Besides, it’s necessary to note that such an important measurement for Ukrainian retail as Consumer Confidence Index (CCI) fell to 65.7 points in December 2020 after reaching its 12-year maximum (97.5 points) in September 2019. In other words, the pandemic didn’t cause significant worsening of consumer’s sentiment as, for example, during Russia’s military aggression in 2014. At the time, the Consumer Confidence Index fell to 40 points and became the lowest since the financial crisis in 2008, when CCI reached 41 points.

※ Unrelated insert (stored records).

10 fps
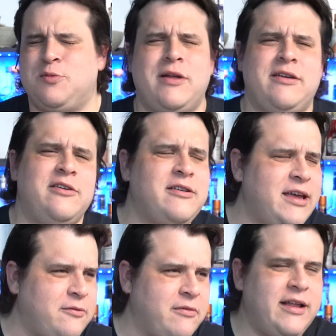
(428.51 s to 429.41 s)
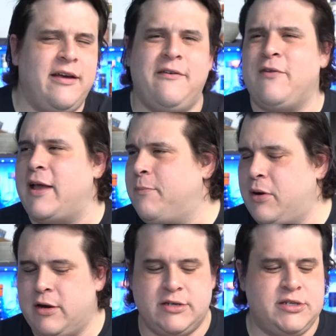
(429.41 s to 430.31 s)
What are you getting rid of? Like
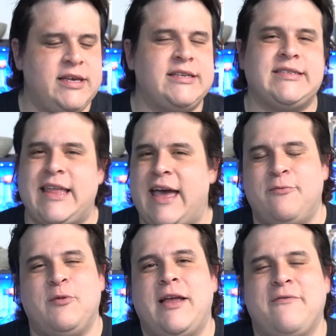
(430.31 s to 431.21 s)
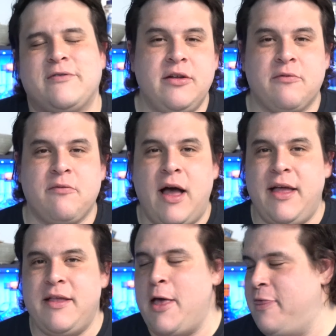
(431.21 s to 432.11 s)
purge this and that and whatever. Gonna
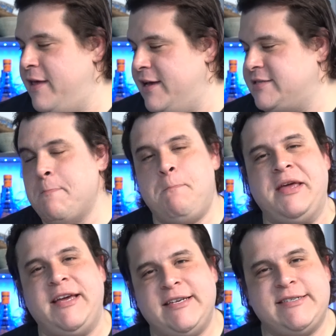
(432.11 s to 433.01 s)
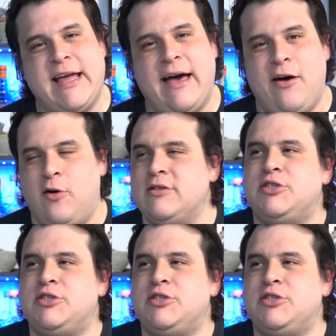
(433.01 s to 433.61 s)
run this beast out.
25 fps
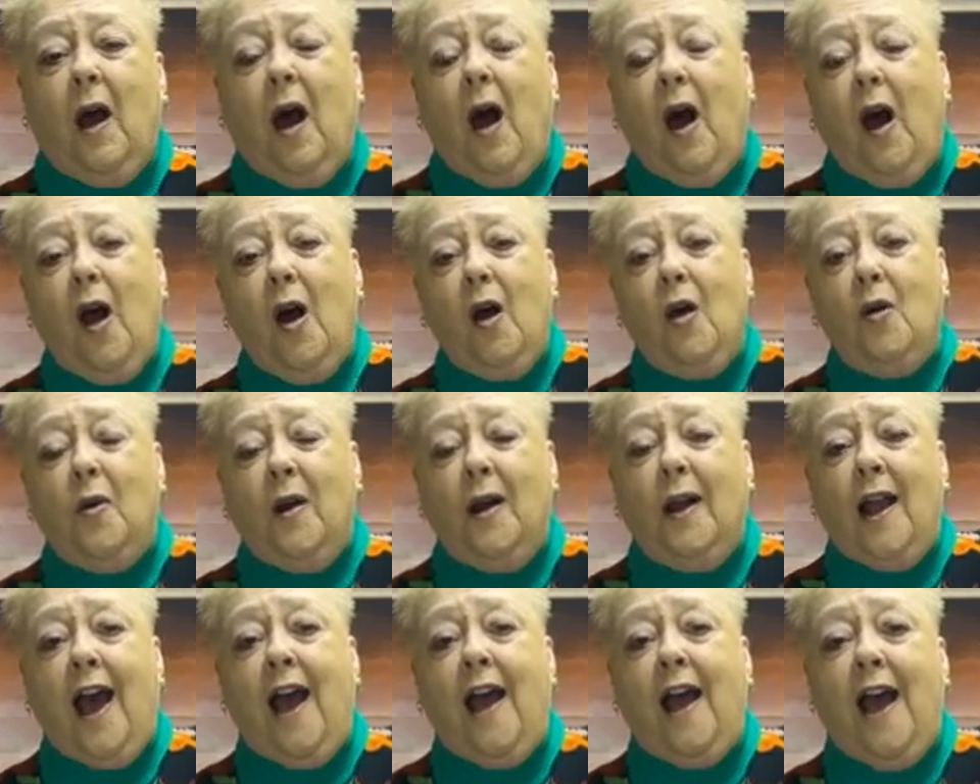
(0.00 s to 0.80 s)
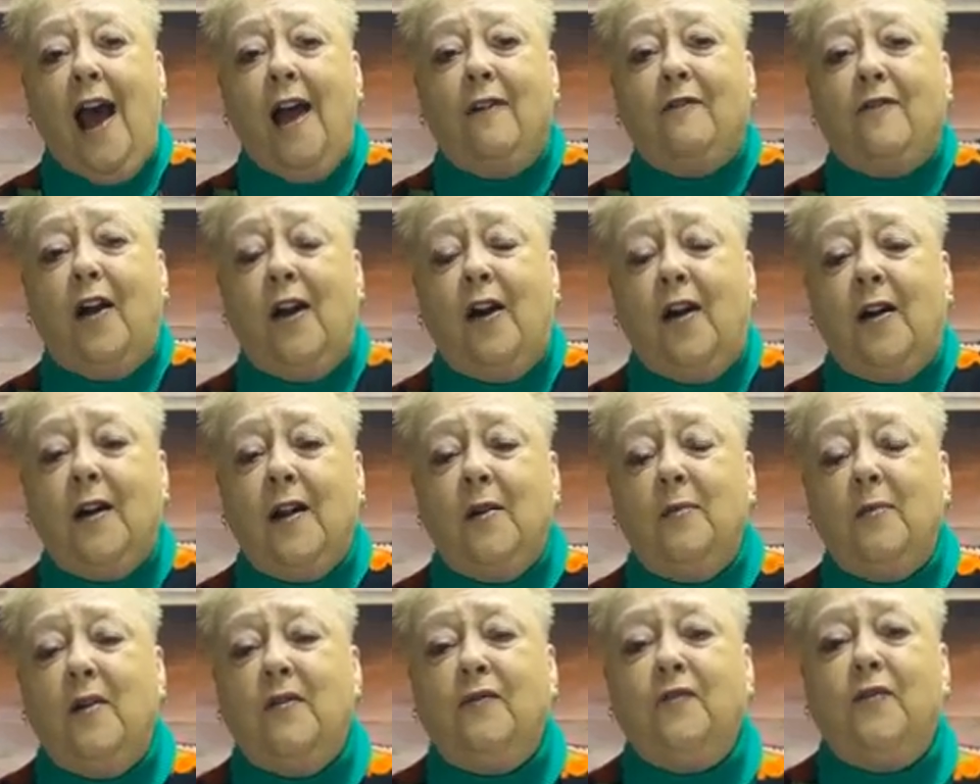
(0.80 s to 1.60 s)
Oh, well, I, have
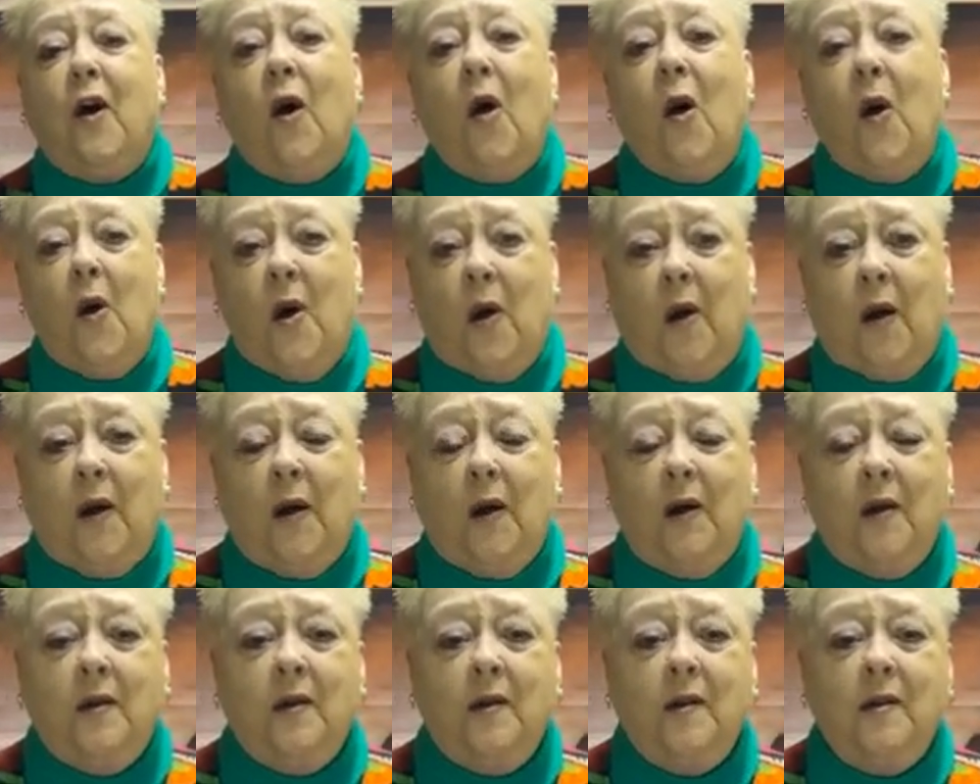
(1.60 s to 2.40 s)
heard it before.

What can help TECs overcome hardships?
Retailers need a lot of time to return consumers to malls. It’s necessary to awaken their forgotten habit to visit malls, desire to enjoy movies in cinemas, etc. For this purpose, considerable investments are crucial. Besides, it’s necessary to consider that a yellow zone may quickly turn into a red one because of the sluggish pace of vaccination. A new wave of incidence is already expected in autumn, and the situation will become worse again. That’s why shopping and entertainment centers need State aid and encouragement for pulling out of the crisis. Otherwise, the process can go on for years. For now, it comes to the following anti-crisis measures:
- Equality in working conditions for the entire retail industry during the quarantine. State must not prevent retail from operating on equal terms with other commercial segments, regardless of business activities. It’s important to provide opportunities for fashion-retail to work (for example, by appointment for a fitting) and remaining shopping centers opened at the height of incidence. Of course, established sanitary standards, restriction on attendance, etc., should be respected.
- Assistance with the settlement of relations between shopping centers and lending companies, the change of the approach to taxes are required. Many shopping facilities have credit liabilities. They may be a problem, as banks practically are not entirely cooperative and don’t provide opportunities to restructure debts and reschedule the payment of liabilities. It’s critical to give a ruling that will regulate relationships between shopping centers and lenders during quarantines and lockdowns. Malls need grace periods, local tax exemption for a longer period than the quarantine lasts, and reduced value added tax.
- Lower acquiring. In Ukraine, acquiring and interchange-commission are the highest in Europe. This factor doesn’t encourage those industries’ development that suffered heavy losses during the quarantine, meaning restaurants and movie industry. For now, they have to perform 80% of their transactions via bank transfer.
- A primary vaccination of retail’s staff. Vaccination but not lockdown is the main response to pandemic. This problem is especially painful for retail. Members of the Association of retailers as employers are willing to finance their staff’s vaccination.